Смотреть на удаляющийся трактор почему-то было грустно.
— Ты серьезно? — спросила опять Аня.
— Еще как.
Корнилов занялся приемником, поискал на фиксированных частотах музыкальное сопровождение их разговора, но ничего подходящего не нашел.
— Это очень глупо, — сказала Аня. — Я не дала тебе ни единого повода к ревности. Я не сказала Перейкину и двух слов, кроме того, он мне совсем не понравился…
Аня вспомнила, как обозвала Владислава про себя «дураком». И на всякий случай этим же словом сейчас мысленно обозвала своего мужа.

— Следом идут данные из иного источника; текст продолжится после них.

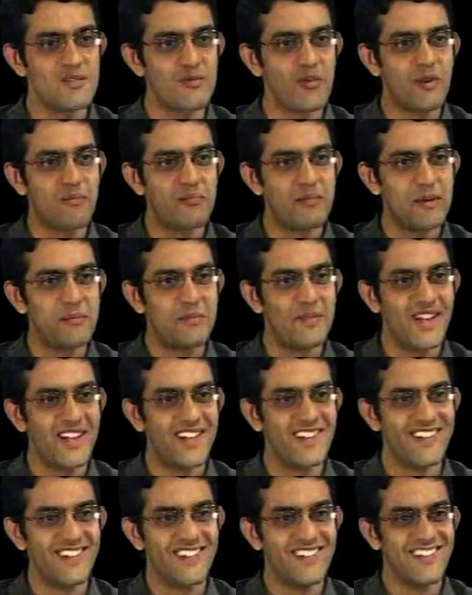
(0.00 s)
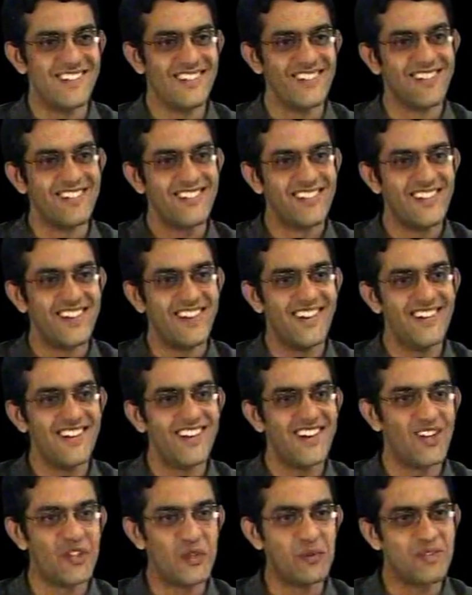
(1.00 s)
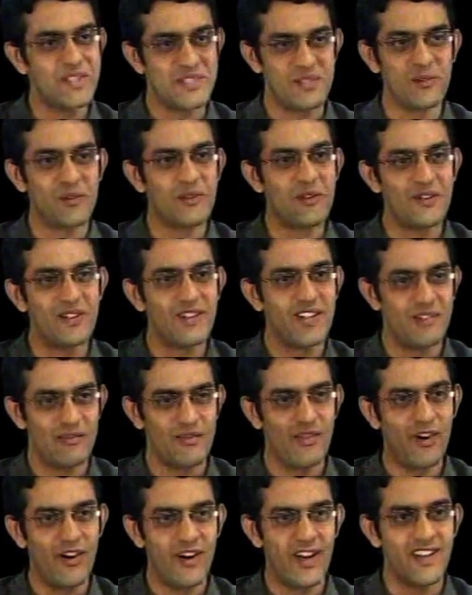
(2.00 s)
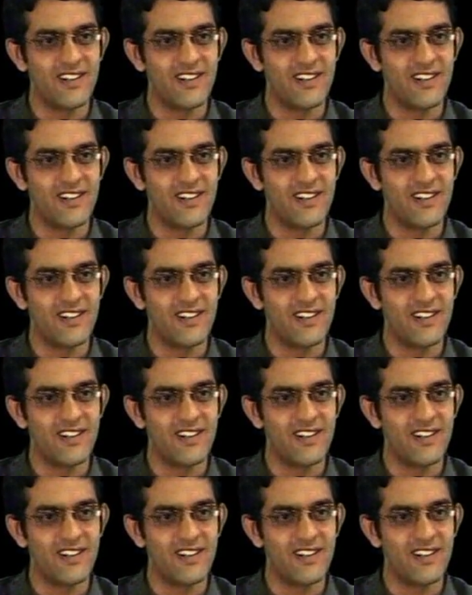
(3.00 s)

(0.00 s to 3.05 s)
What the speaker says: is what people in India always look for.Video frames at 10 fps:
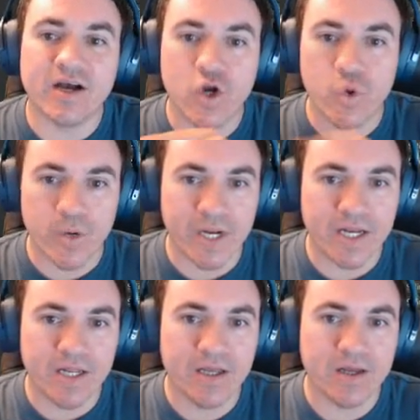
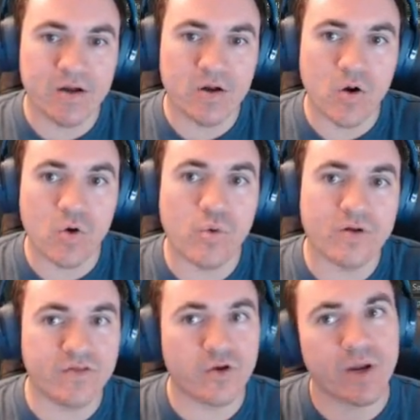green, or one
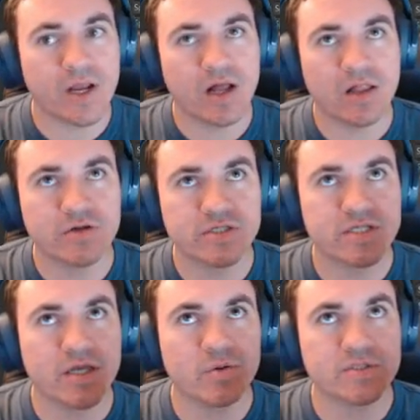of the green colors
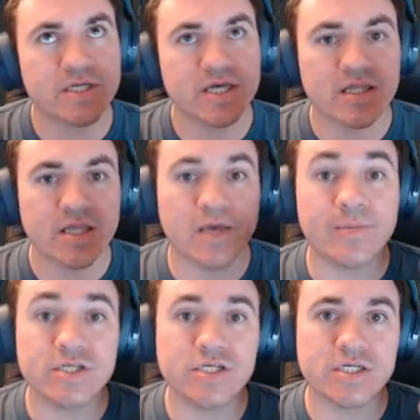that was in the
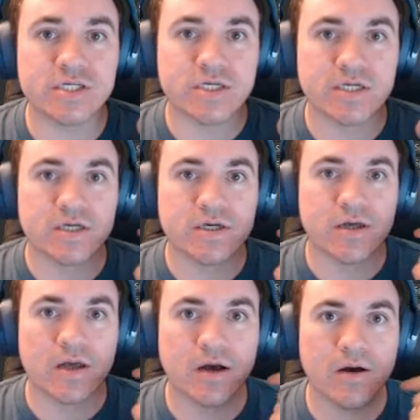image.
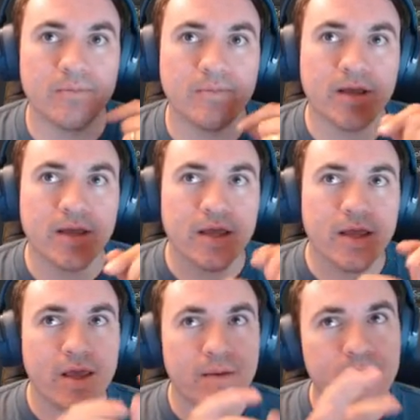Um,
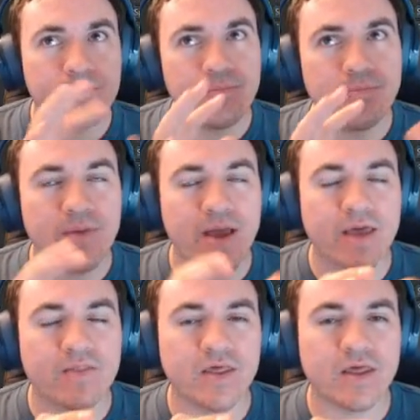
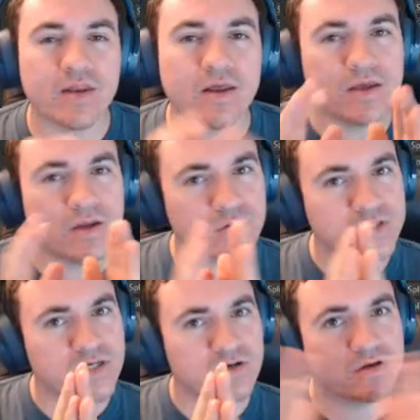and then
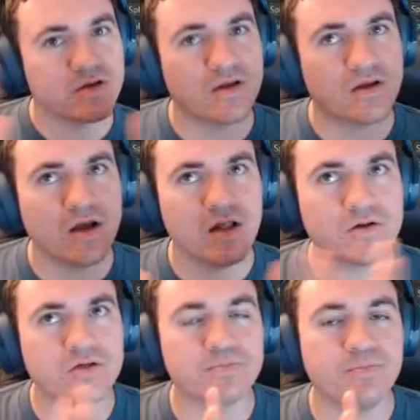certain
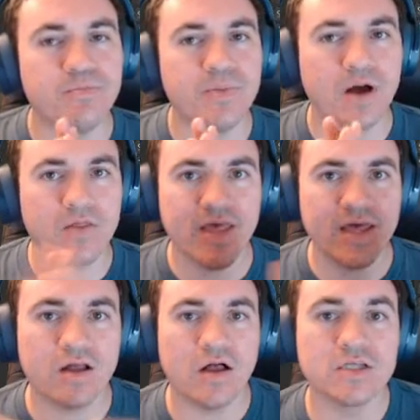colors beyond
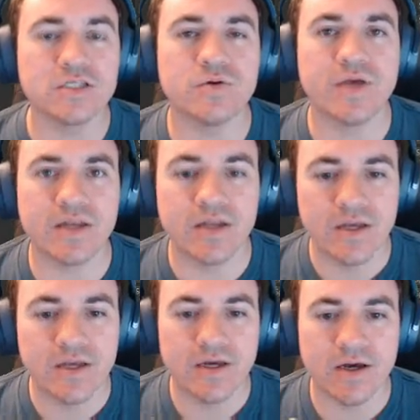that also get
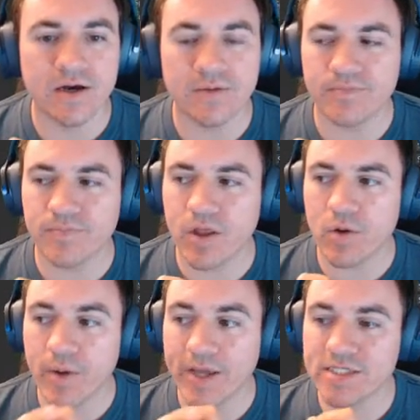
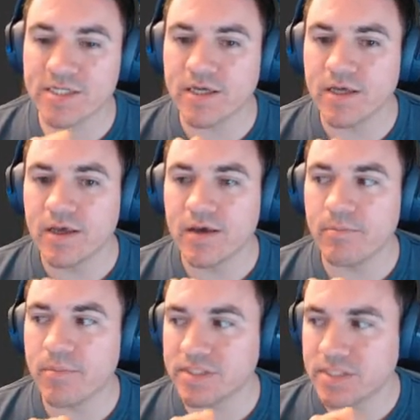erased,
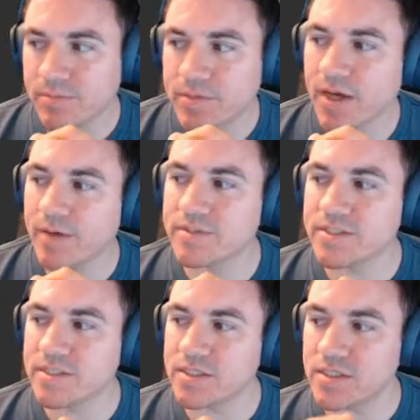but
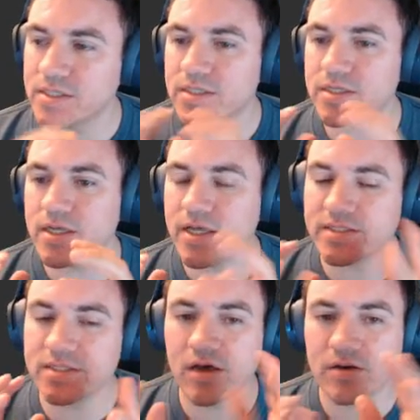sometimes
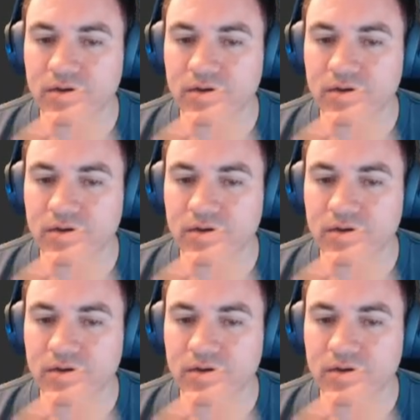it's not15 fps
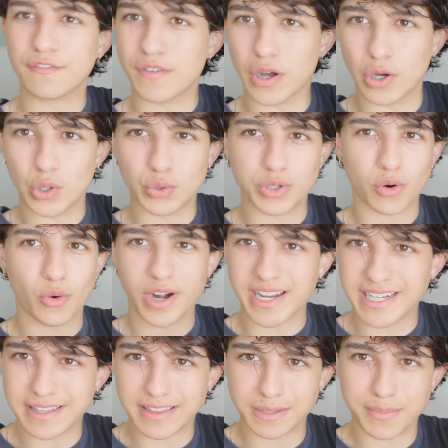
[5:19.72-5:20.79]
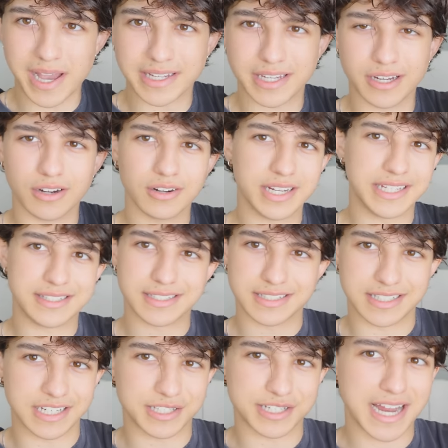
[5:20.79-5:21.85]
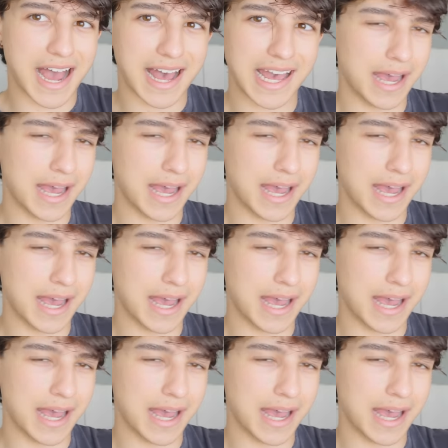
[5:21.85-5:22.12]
phone or anything back here, it's just notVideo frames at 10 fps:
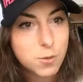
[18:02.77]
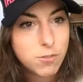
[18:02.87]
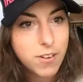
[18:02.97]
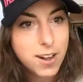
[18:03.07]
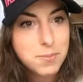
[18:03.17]
will
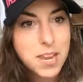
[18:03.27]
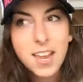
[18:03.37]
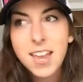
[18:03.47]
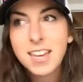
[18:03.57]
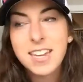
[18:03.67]
find
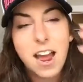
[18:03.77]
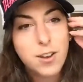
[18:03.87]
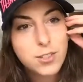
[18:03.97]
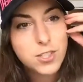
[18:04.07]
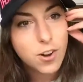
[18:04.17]
me. Now
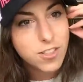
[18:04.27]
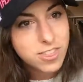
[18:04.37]
you start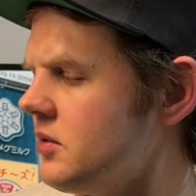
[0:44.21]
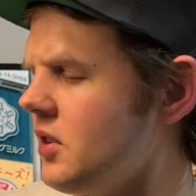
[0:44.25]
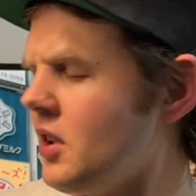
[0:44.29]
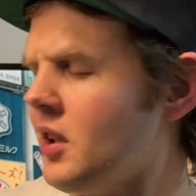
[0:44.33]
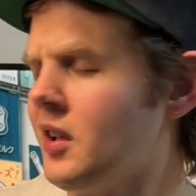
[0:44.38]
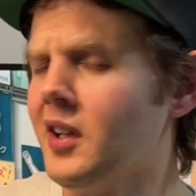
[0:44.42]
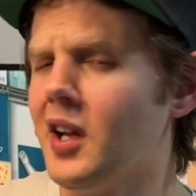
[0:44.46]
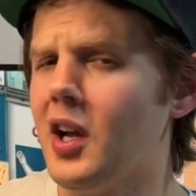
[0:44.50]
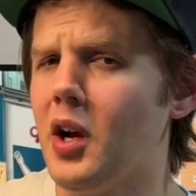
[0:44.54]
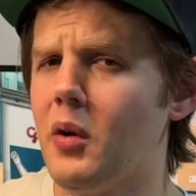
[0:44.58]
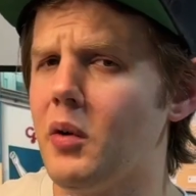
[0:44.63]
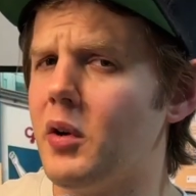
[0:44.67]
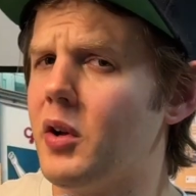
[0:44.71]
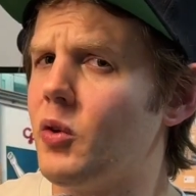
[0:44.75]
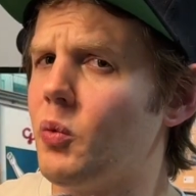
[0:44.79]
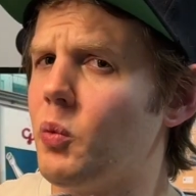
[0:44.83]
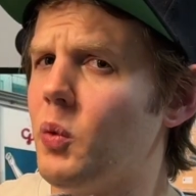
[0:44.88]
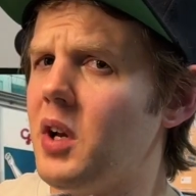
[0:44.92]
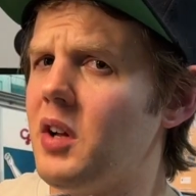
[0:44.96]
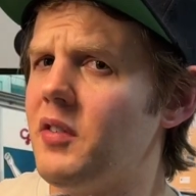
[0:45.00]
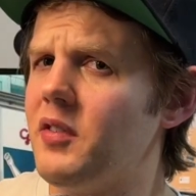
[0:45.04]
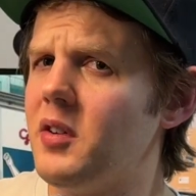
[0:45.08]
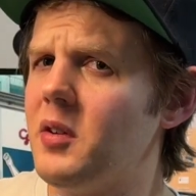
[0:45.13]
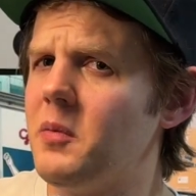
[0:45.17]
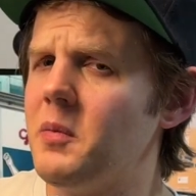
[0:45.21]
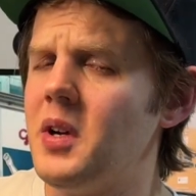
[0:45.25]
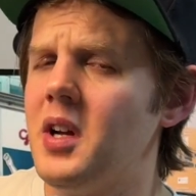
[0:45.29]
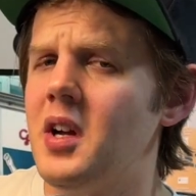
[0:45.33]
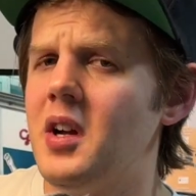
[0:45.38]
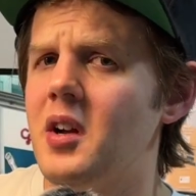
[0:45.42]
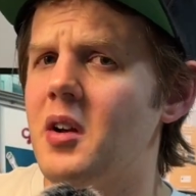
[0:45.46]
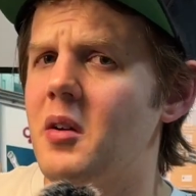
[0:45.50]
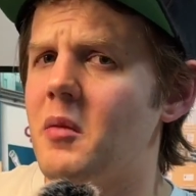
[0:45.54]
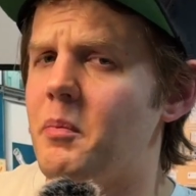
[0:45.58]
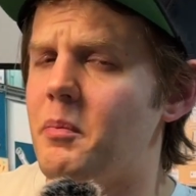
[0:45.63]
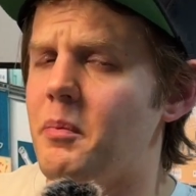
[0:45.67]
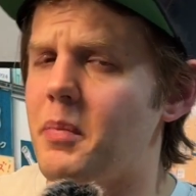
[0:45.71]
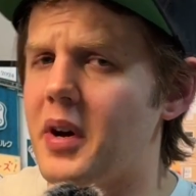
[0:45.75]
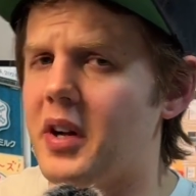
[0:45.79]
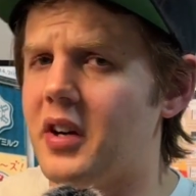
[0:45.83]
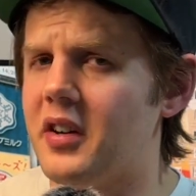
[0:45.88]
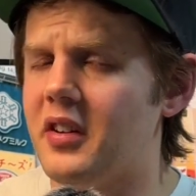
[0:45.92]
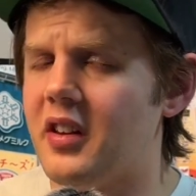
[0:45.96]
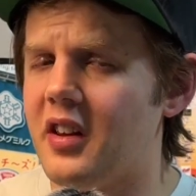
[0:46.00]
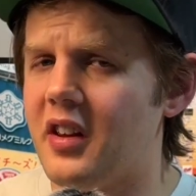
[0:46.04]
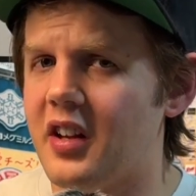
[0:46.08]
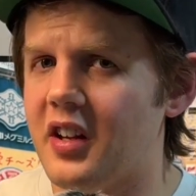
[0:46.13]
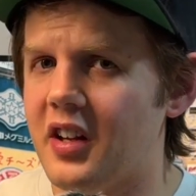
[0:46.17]
Now, is one of them better
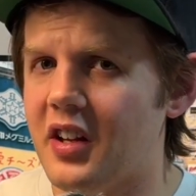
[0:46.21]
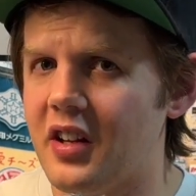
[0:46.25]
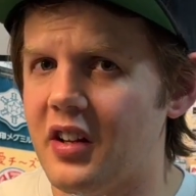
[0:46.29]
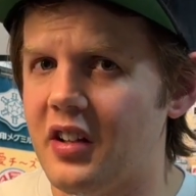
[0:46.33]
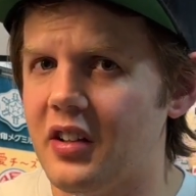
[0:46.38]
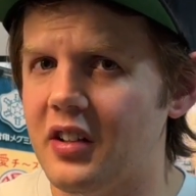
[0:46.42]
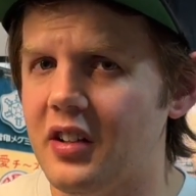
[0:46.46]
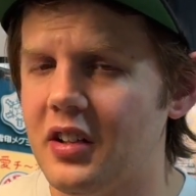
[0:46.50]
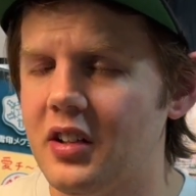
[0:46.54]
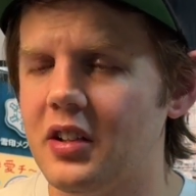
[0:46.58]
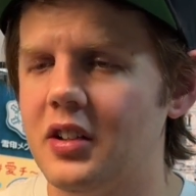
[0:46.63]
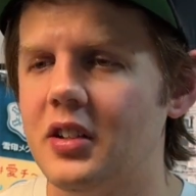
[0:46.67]
than the other?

— Не нравятся мне такие человеки-оркестры, — продолжила она. — Семнадцатилетняя дурочка может им, конечно, здорово увлечься. По-моему, он надоедает раньше, чем успевает понравиться. Я тебя убедила? Или продолжить?
— Можешь не продолжать. Потому что не в этом дело.
Трактор быстро уменьшался в размерах, а потом вдруг пропал, видимо, на повороте.
— Это все странно, на уровне ощущений, — заговорил опять Корнилов. — Я даже не знаю, как это тебе объяснить. Помнишь, ты мне говорила, что мысль изреченная есть ложь? А высказанное чувство? Наверное, еще больший обман. Что же это было такое? Ревность к воображаемому? Ревность к возможности другой жизни для тебя?
Их взгляды встречались то в панорамном зеркале, то наяву, но каждый раз первым взгляд отводил Корнилов.
— Ты представляешь? Я стал мечтать за тебя. Что по этому поводу говорит мировая литература? Это любовь или ревность? Вот бы, думаю, Ане это или то. Вот увидел этого Перейкина и подумал, что тебе как раз и нужен такой праздник. Праздник, который всегда с тобой. Он-то тебе гораздо больше подходит, чем усталый, нервный следователь, или, как ты неграмотно выражаешься, опер…
— Это что еще за моления мученика Христофора? — строго спросила Аня. — От меня ты собачьей мордочки не дождешься. Меньше тебя любить я не буду, Христофор, и мечтать за меня больше не смей.
— Кстати, насчет собачьей мордочки, — улыбнулся Корнилов. — Если подобрать ко мне собачью породу, то я, пожалуй, самая неинтересная и неудобная в быту. Какая-нибудь охотничья. Сеттер, например, или гончая. В городской квартире такую собаку держать бесполезно. Тапочки приносить она не будет, соображает плохо, играть с ней неинтересно. У нее — один только нюх, след, охотничий инстинкт. Только почуяв кровавый след, эта собака преображается, пропадает ее глупость и вялость…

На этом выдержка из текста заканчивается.